Even Terence Jeffery, the sensible editor of Human Events, got sidetracked by contemplating economic warfare. “Would the United States be in a stronger or weaker position to deter the PRC from invading Taiwan,” he asked, “if it no longer had the power — short of using force — to shut down the sale of Unocal oil and gas to the PRC?”
But the United States is a huge importer of oil and gas, which makes the hypothetical embargo on U.S. oil and gas exports a purely comical military threat. Since most of Unocal’s oil and gas comes from places like Indonesia and Canada, the United States would indeed have to use military force (which runs on oil) to shut it down. That might have an effect on world supply, but it would hurt the United States more than China.
Mr. Jeffrey offered another scenario in which terrorists shut down Saudi oil fields. “As crude skyrockets, the PRC devotes all Unocal production to Chinese consumption. What would that do to the cost of gas at the pump in U.S. suburbs? Would it help trigger or deepen a U.S. economic crisis?”
It wouldn’t make any difference at all. If you can believe (as China does not) that the United States would actually allow China to import oil from U.S. soil, that means China would import that much less from places like Russia, freeing that oil for U.S. use and leaving the world oil price exactly unchanged.
A far more nebulous national security anxiety claims that, as Mr. Barton put it, “Unocal uses advanced technology that can be bent to military purposes.” Frank J. Gaffney Jr. was specific. He worried that Unocal owns MolyCorp, which mines for lanthanide used to produce the “rare earth magnets” in “many advanced weapons systems.” But nobody has to buy Unocal to get the raw material, since that advanced technology can easily be ordered from www.rare-earth-magnets.com.
Mr.

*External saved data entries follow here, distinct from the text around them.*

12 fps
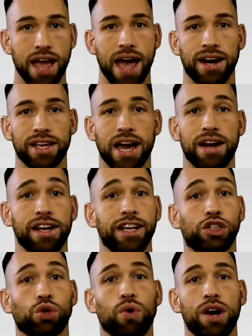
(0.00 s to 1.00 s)
And again,
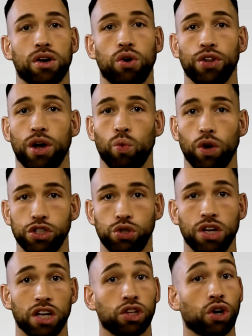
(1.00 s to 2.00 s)
it's critical that once you
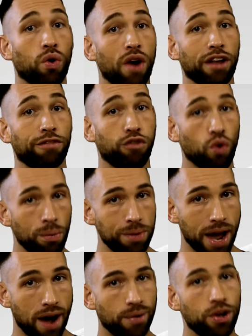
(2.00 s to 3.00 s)
get the correct form
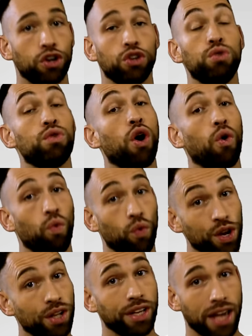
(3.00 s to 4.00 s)
down, you go
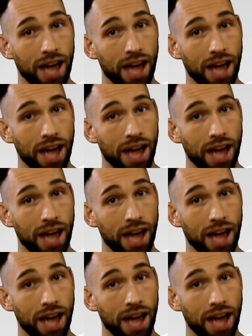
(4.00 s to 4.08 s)
really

Gaffney sees China’s Unocal bid as a big step toward “cornering the market on energy.” He fears “U.S.-owned energy assets, know-how and technology would migrate to what is, at best, a competitor.”

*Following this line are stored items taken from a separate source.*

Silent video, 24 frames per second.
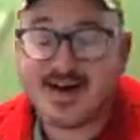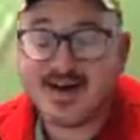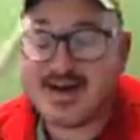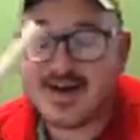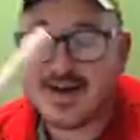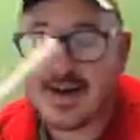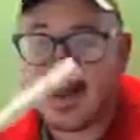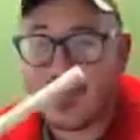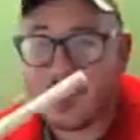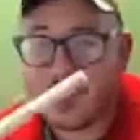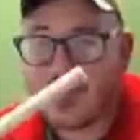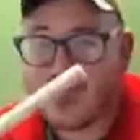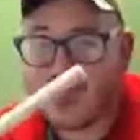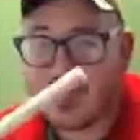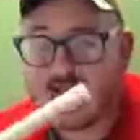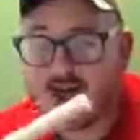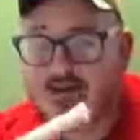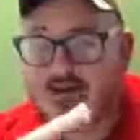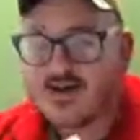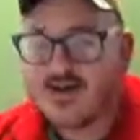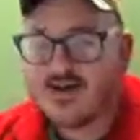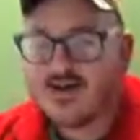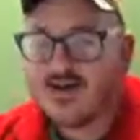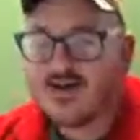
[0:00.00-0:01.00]
dowel
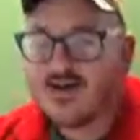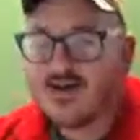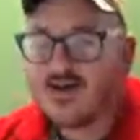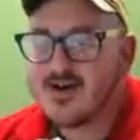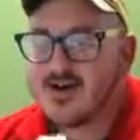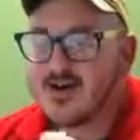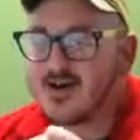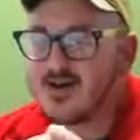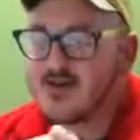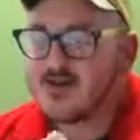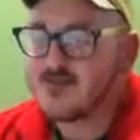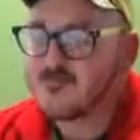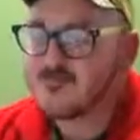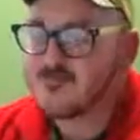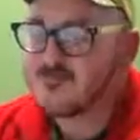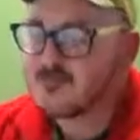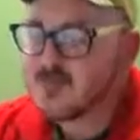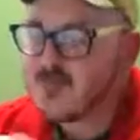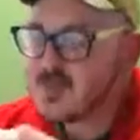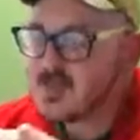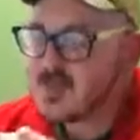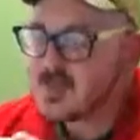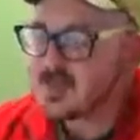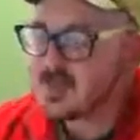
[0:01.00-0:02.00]
rod.
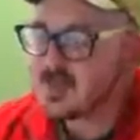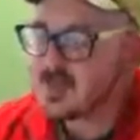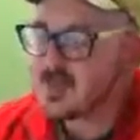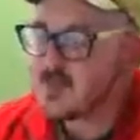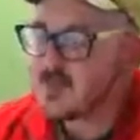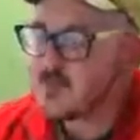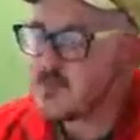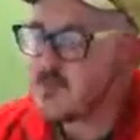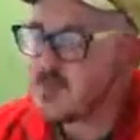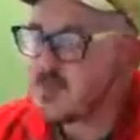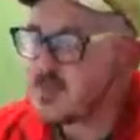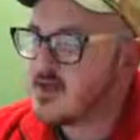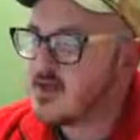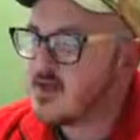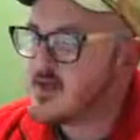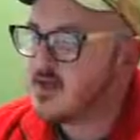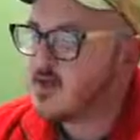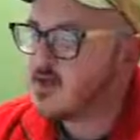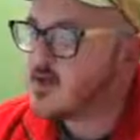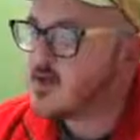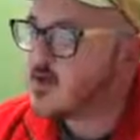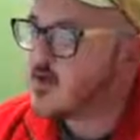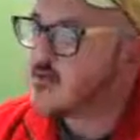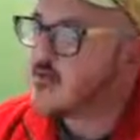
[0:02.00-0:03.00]
And this is something that
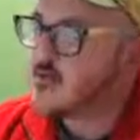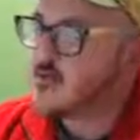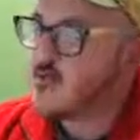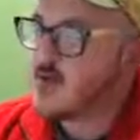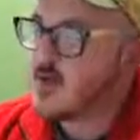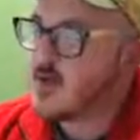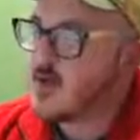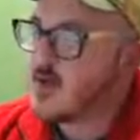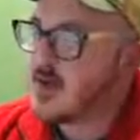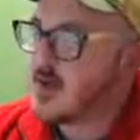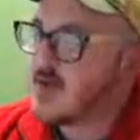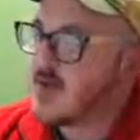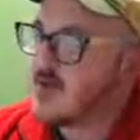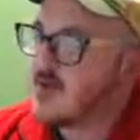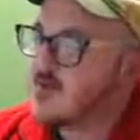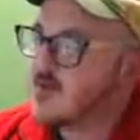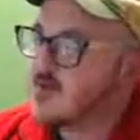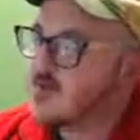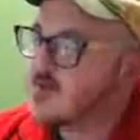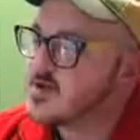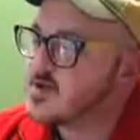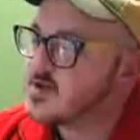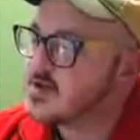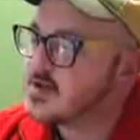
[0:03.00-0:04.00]
you also might
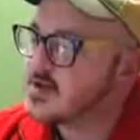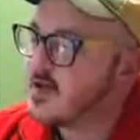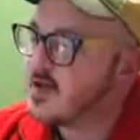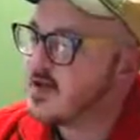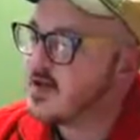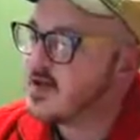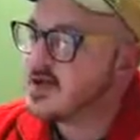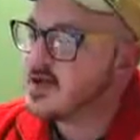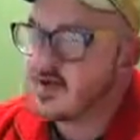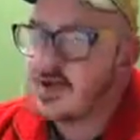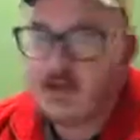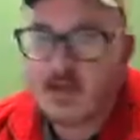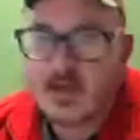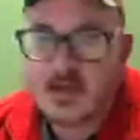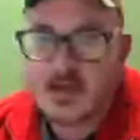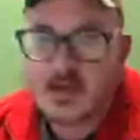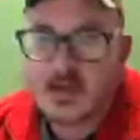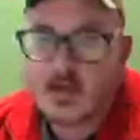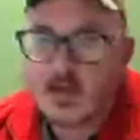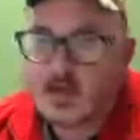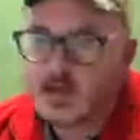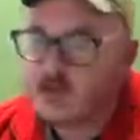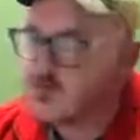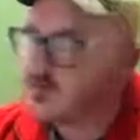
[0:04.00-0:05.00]
have just standardly in
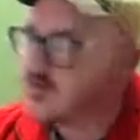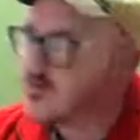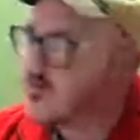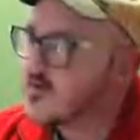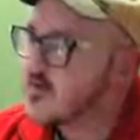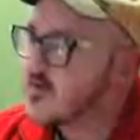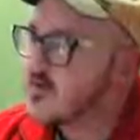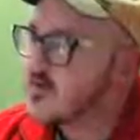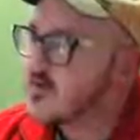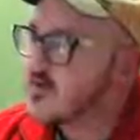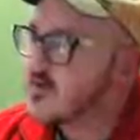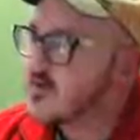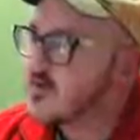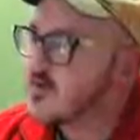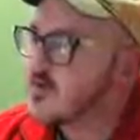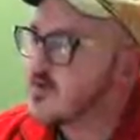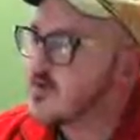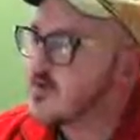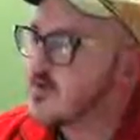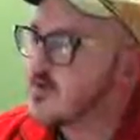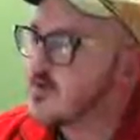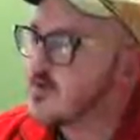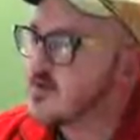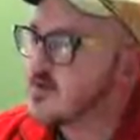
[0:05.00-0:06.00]
your house. A
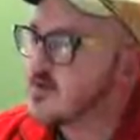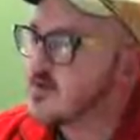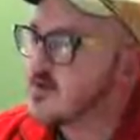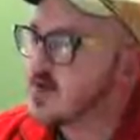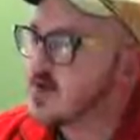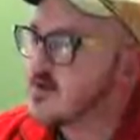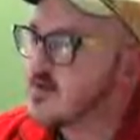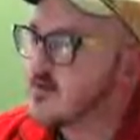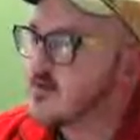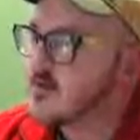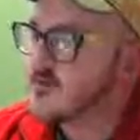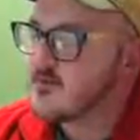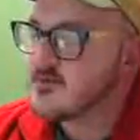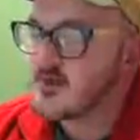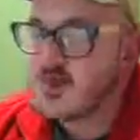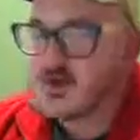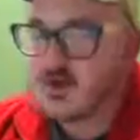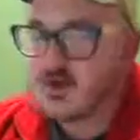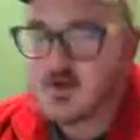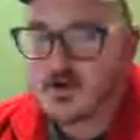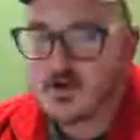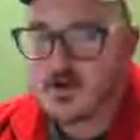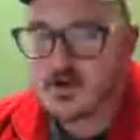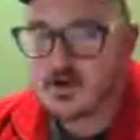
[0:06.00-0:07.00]
little bit of dowel rod for the
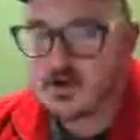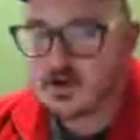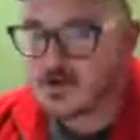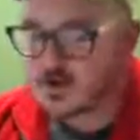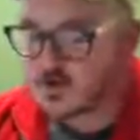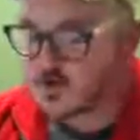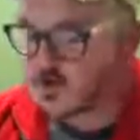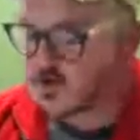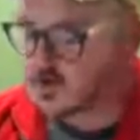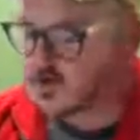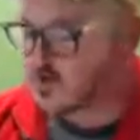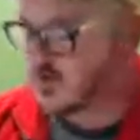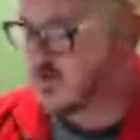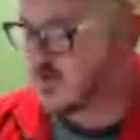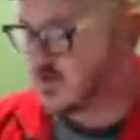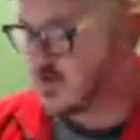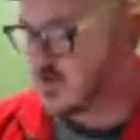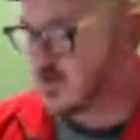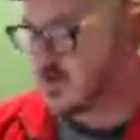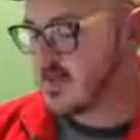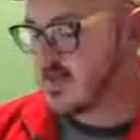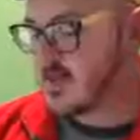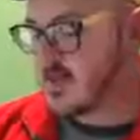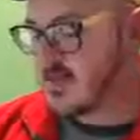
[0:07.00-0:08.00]
curtains or anything
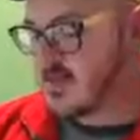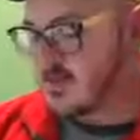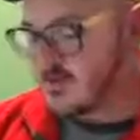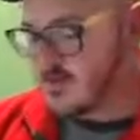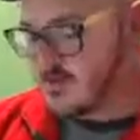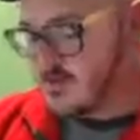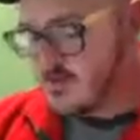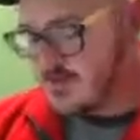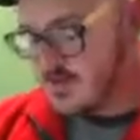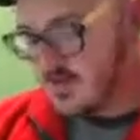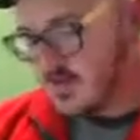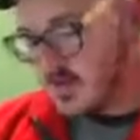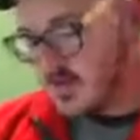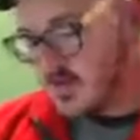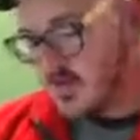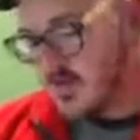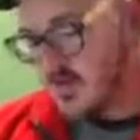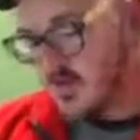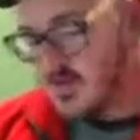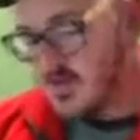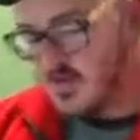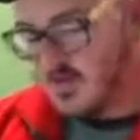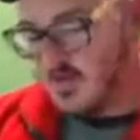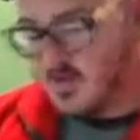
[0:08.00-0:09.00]
like that.
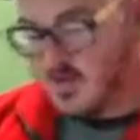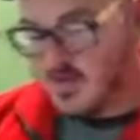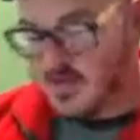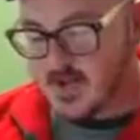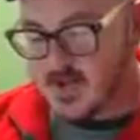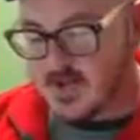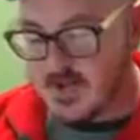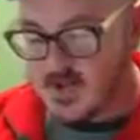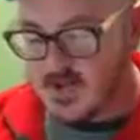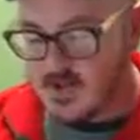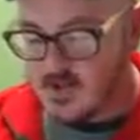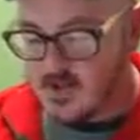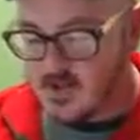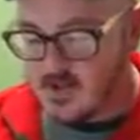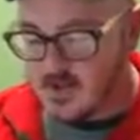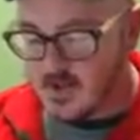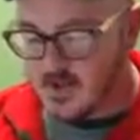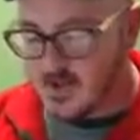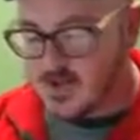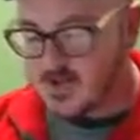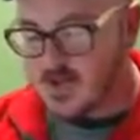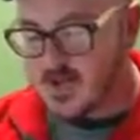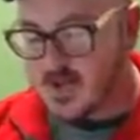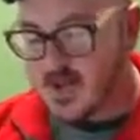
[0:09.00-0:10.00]
Alright, but with a dowel rod,
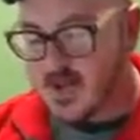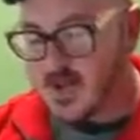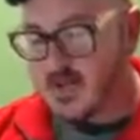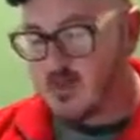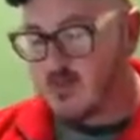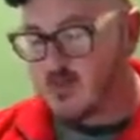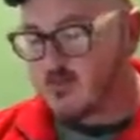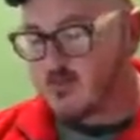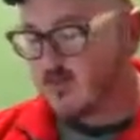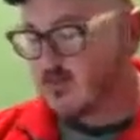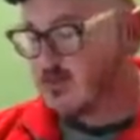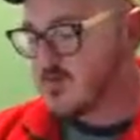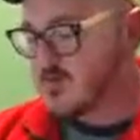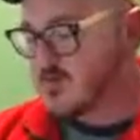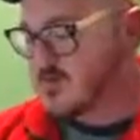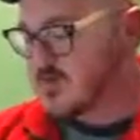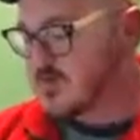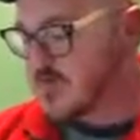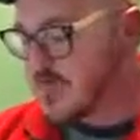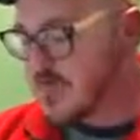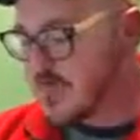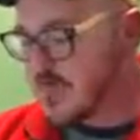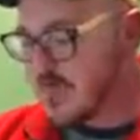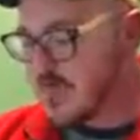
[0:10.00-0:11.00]
it just kind of helps
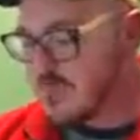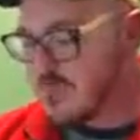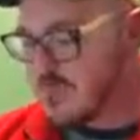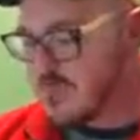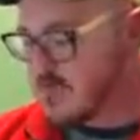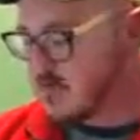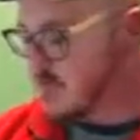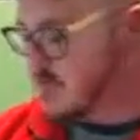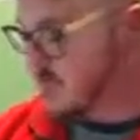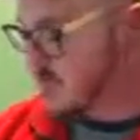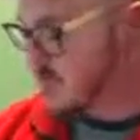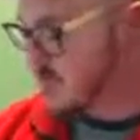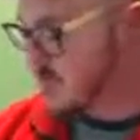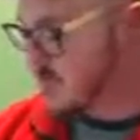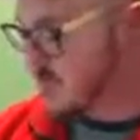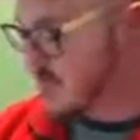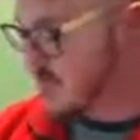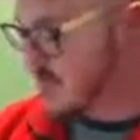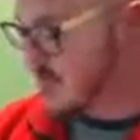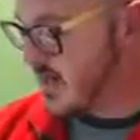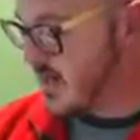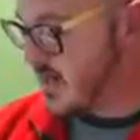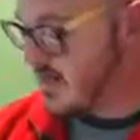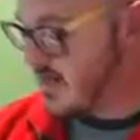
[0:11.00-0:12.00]
present the
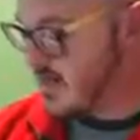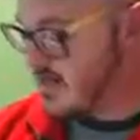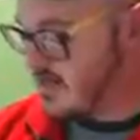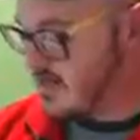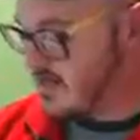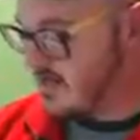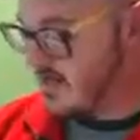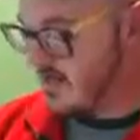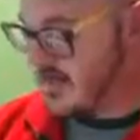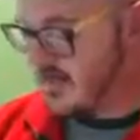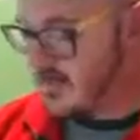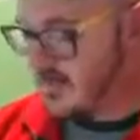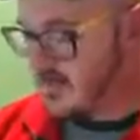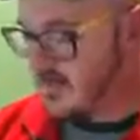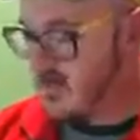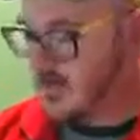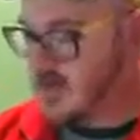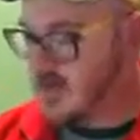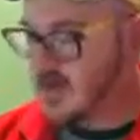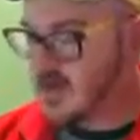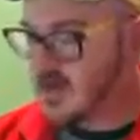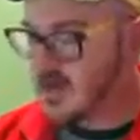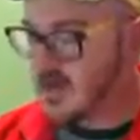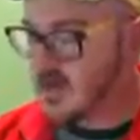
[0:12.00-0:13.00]
knot so you guys can
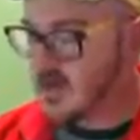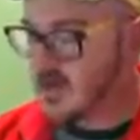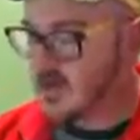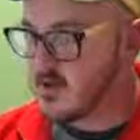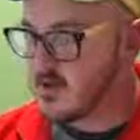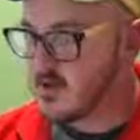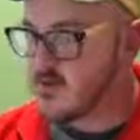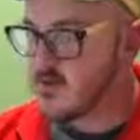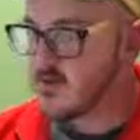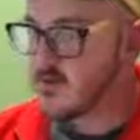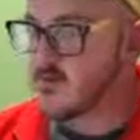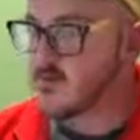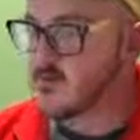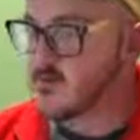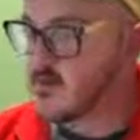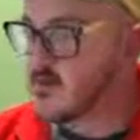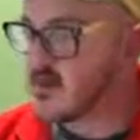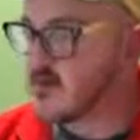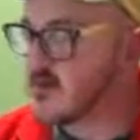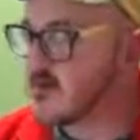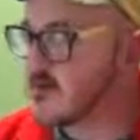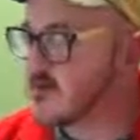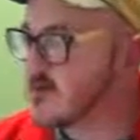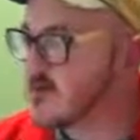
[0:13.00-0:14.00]
look at it a little
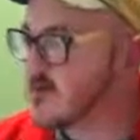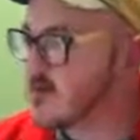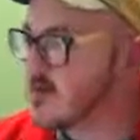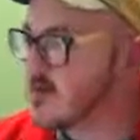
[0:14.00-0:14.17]
better.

Actually, Unocal’s energy assets would remain right where they are — mainly in Asia and Canada. Unocal’s oil and gas fields cannot “migrate to China,” and neither can MolyCorp’s mines. When it comes to “know-how and technology,” larger U.S. and Canadian energy companies have long supplied those to China. In a recent Wall Street Journal piece, Chevron Chief Executive Officer David O’Reilly boasted that, “We have strong partnerships with CNOOC on several large energy projects.”
Unocal is the property of its shareholders. They alone have the right to sell their shares to Chevron, CNOOC or none of the above. Politicians need to be reminded that when it comes to business, it is usually none of their business.
Alan Reynolds is a senior fellow with the Cato Institute and a nationally syndicated columnist.